My point is, it can be challenging to love me. I am only speaking for myself, but I find there are three things that show me people do love me, even when I feel like they don’t:

1. They are patient.

Patience is a virtue not everyone has, but I think people who care will make sure they have it. When I say patience, I mean a lot. I know someone cares when I have said something I don’t mean and they don’t walk away. They don’t get up and say, “She’s not worth it.” They don’t leave. I know someone cares when they sit there and listen to me talk, without getting frustrated with me. The people who are close to me know when I get in a bad place, I say things on a whim and get myself in trouble a lot. Then, I start panicking, thinking I’ve ruined a friendship. But they always tell me, “It’s OK. I’m not going to not be your friend because you were in a bad mood.” Patience is necessary.

2. They reassure me.

When I’m in a low mood, I think horrible things about myself. I tell myself I’m not pretty and that I’m worthless and stupid. It’s hard to explain because I know I’m not any of those things but when my mind is bogged down and I’m not thinking logically, I do believe those thoughts.

This is when I need someone to grab my hand and pull me out of this hole I’ve found myself in. It’s so easy to reassure someone of how great they are. It can just be a nice text. It doesn’t have to be a present or anything extravagant — a note, a text or just a smile and a hug. I need someone to tell me that everything will be OK. This also comes in when I am questioning any kind of relationship. I need those people to reassure me we are still OK, especially if I feel that I’ve messed up.
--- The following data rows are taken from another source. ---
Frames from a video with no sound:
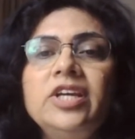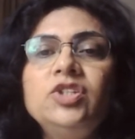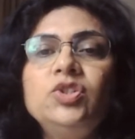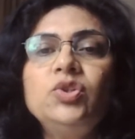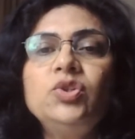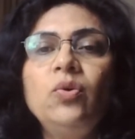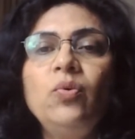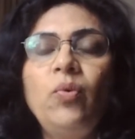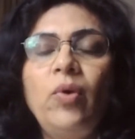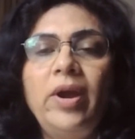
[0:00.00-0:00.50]

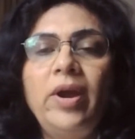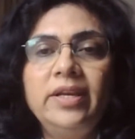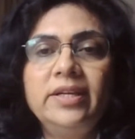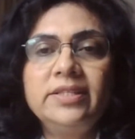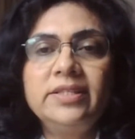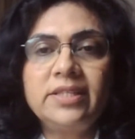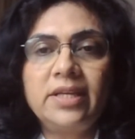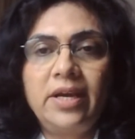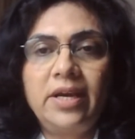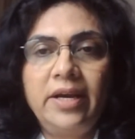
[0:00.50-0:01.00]
Sexual
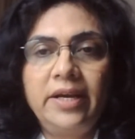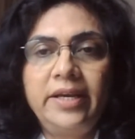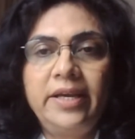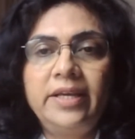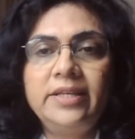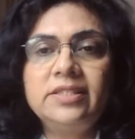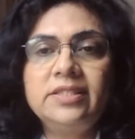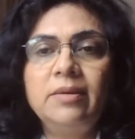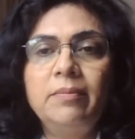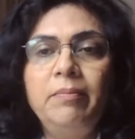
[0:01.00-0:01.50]
violence
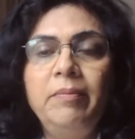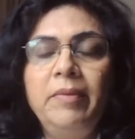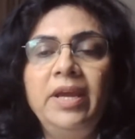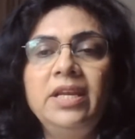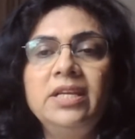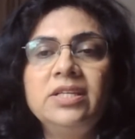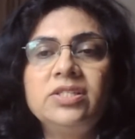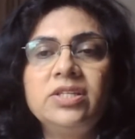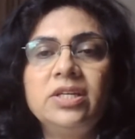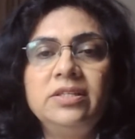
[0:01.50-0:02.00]
against the
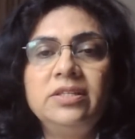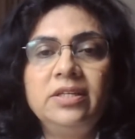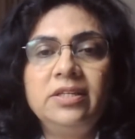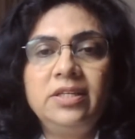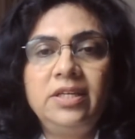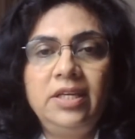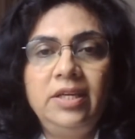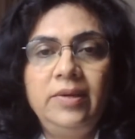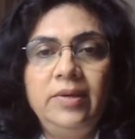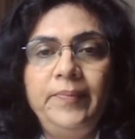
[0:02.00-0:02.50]
male gender
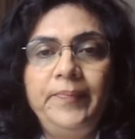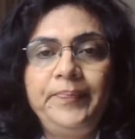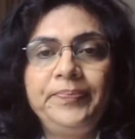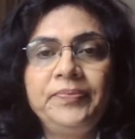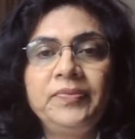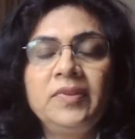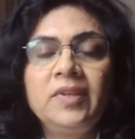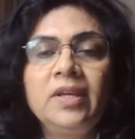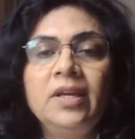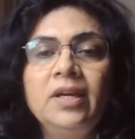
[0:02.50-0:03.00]
team.
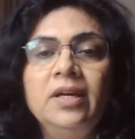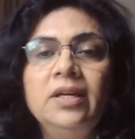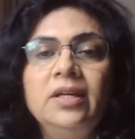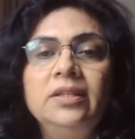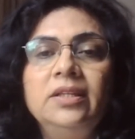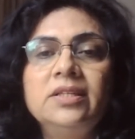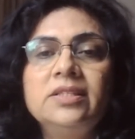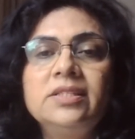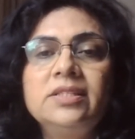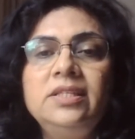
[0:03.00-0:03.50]

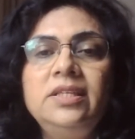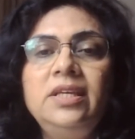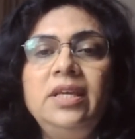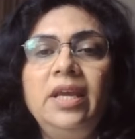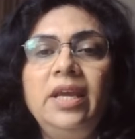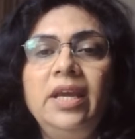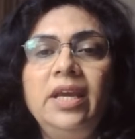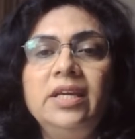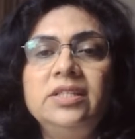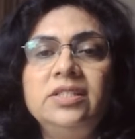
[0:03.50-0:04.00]
The
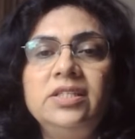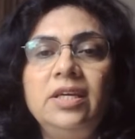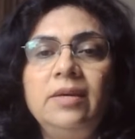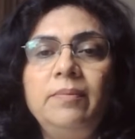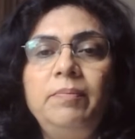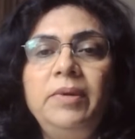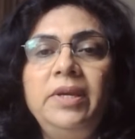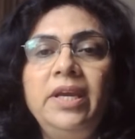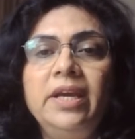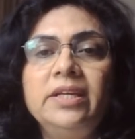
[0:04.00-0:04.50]

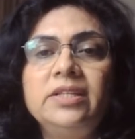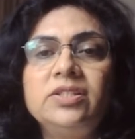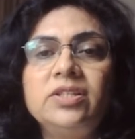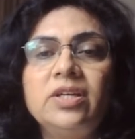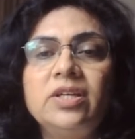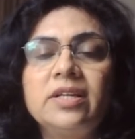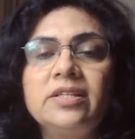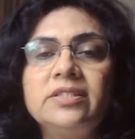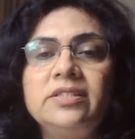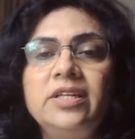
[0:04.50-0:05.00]

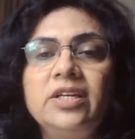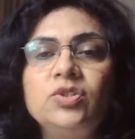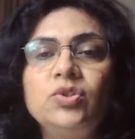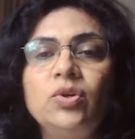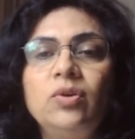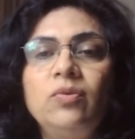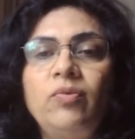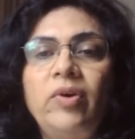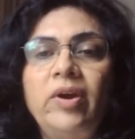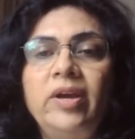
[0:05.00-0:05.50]
CAJPHR
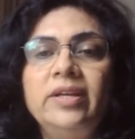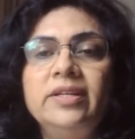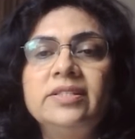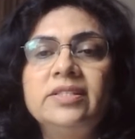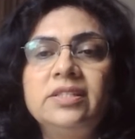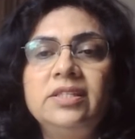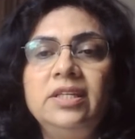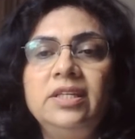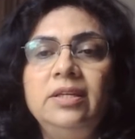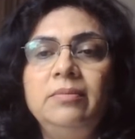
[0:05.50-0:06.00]
sexual
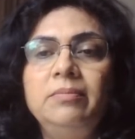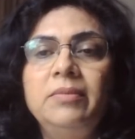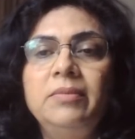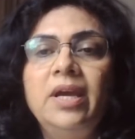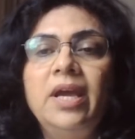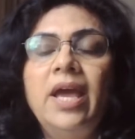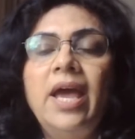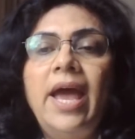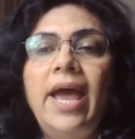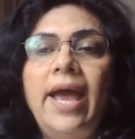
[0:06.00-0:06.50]
violence team,
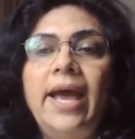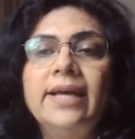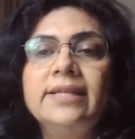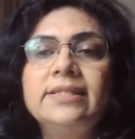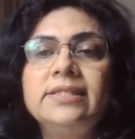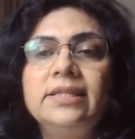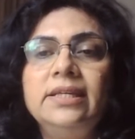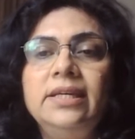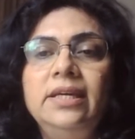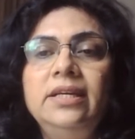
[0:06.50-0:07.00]

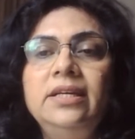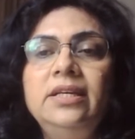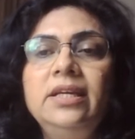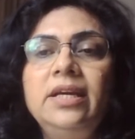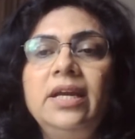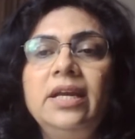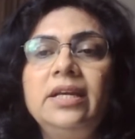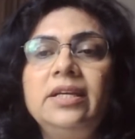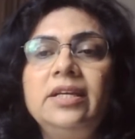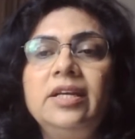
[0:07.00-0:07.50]
as
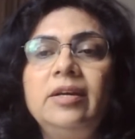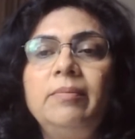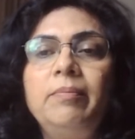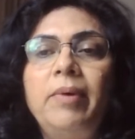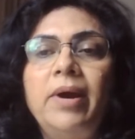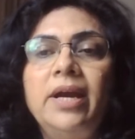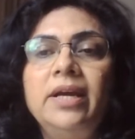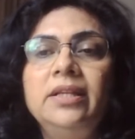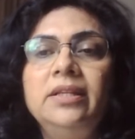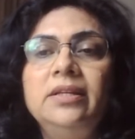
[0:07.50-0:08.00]

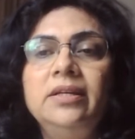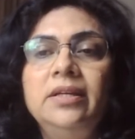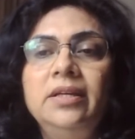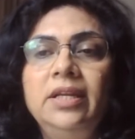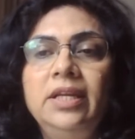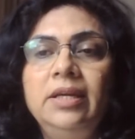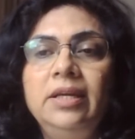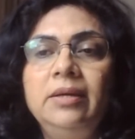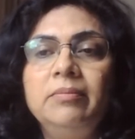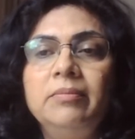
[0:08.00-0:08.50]
indicated by the
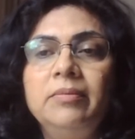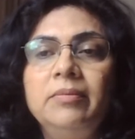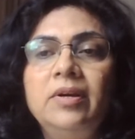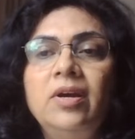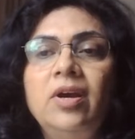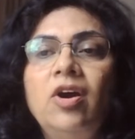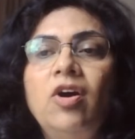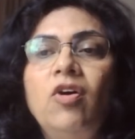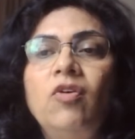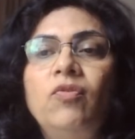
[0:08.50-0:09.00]
name,
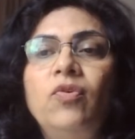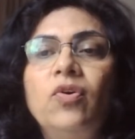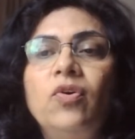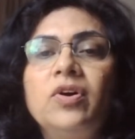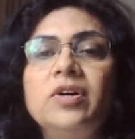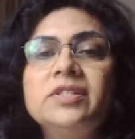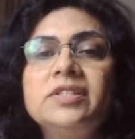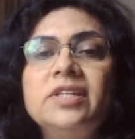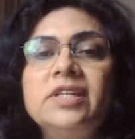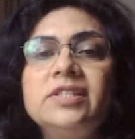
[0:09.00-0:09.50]

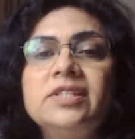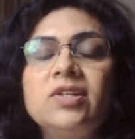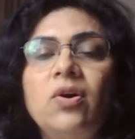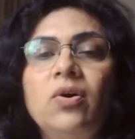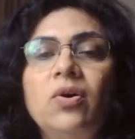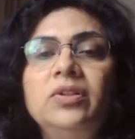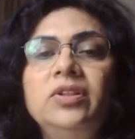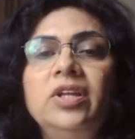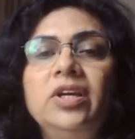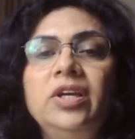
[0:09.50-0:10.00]
focuses
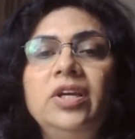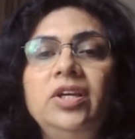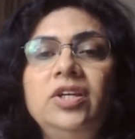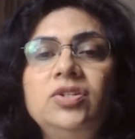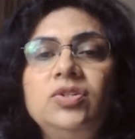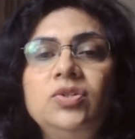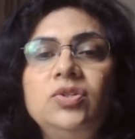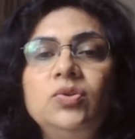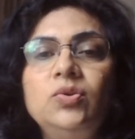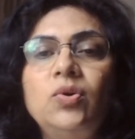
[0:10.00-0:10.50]
on the
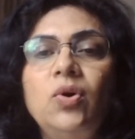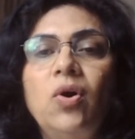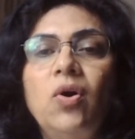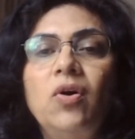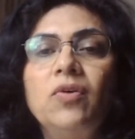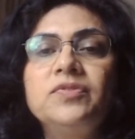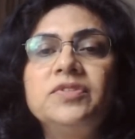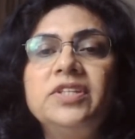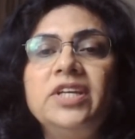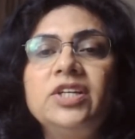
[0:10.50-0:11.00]
issue
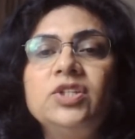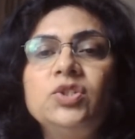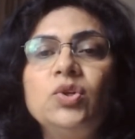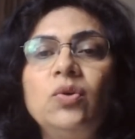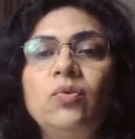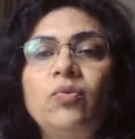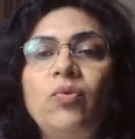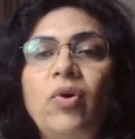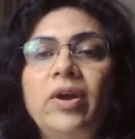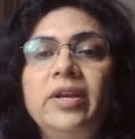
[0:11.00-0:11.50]
of
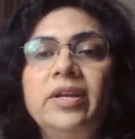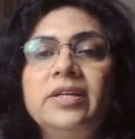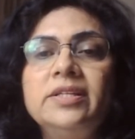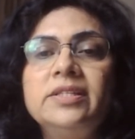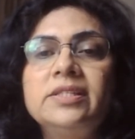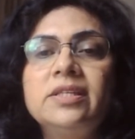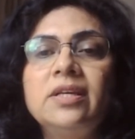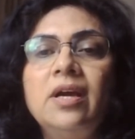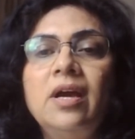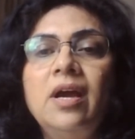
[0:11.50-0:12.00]
sexual
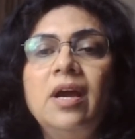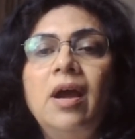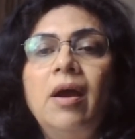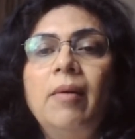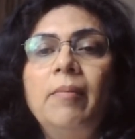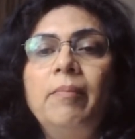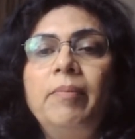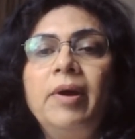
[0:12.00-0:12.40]
violence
3. They give me their time.

I am a person who loves to spend time with other people. It is so important I do because it can lift a bad mood almost instantly. If someone is willing to carve time out of their day to spend time with me, then I’m on the road to being happy. I need people to want to spend time with me. I know I can be a pain and I can be a downer, but when people are willing to put time aside, I feel loved. We don’t have to go out to a restaurant or a club. We can sit in sweats and a t-shirt and watch movies at someone’s house. I don’t require much. I feel like most people are that way. To me and others, time, no matter how it is spent, is a huge sign that people care.

Patience, reassurance and time. These are the three things that show me someone truly cares about me. That’s all I’m looking for, as someone with a bipolar disorder. I am not hard to love.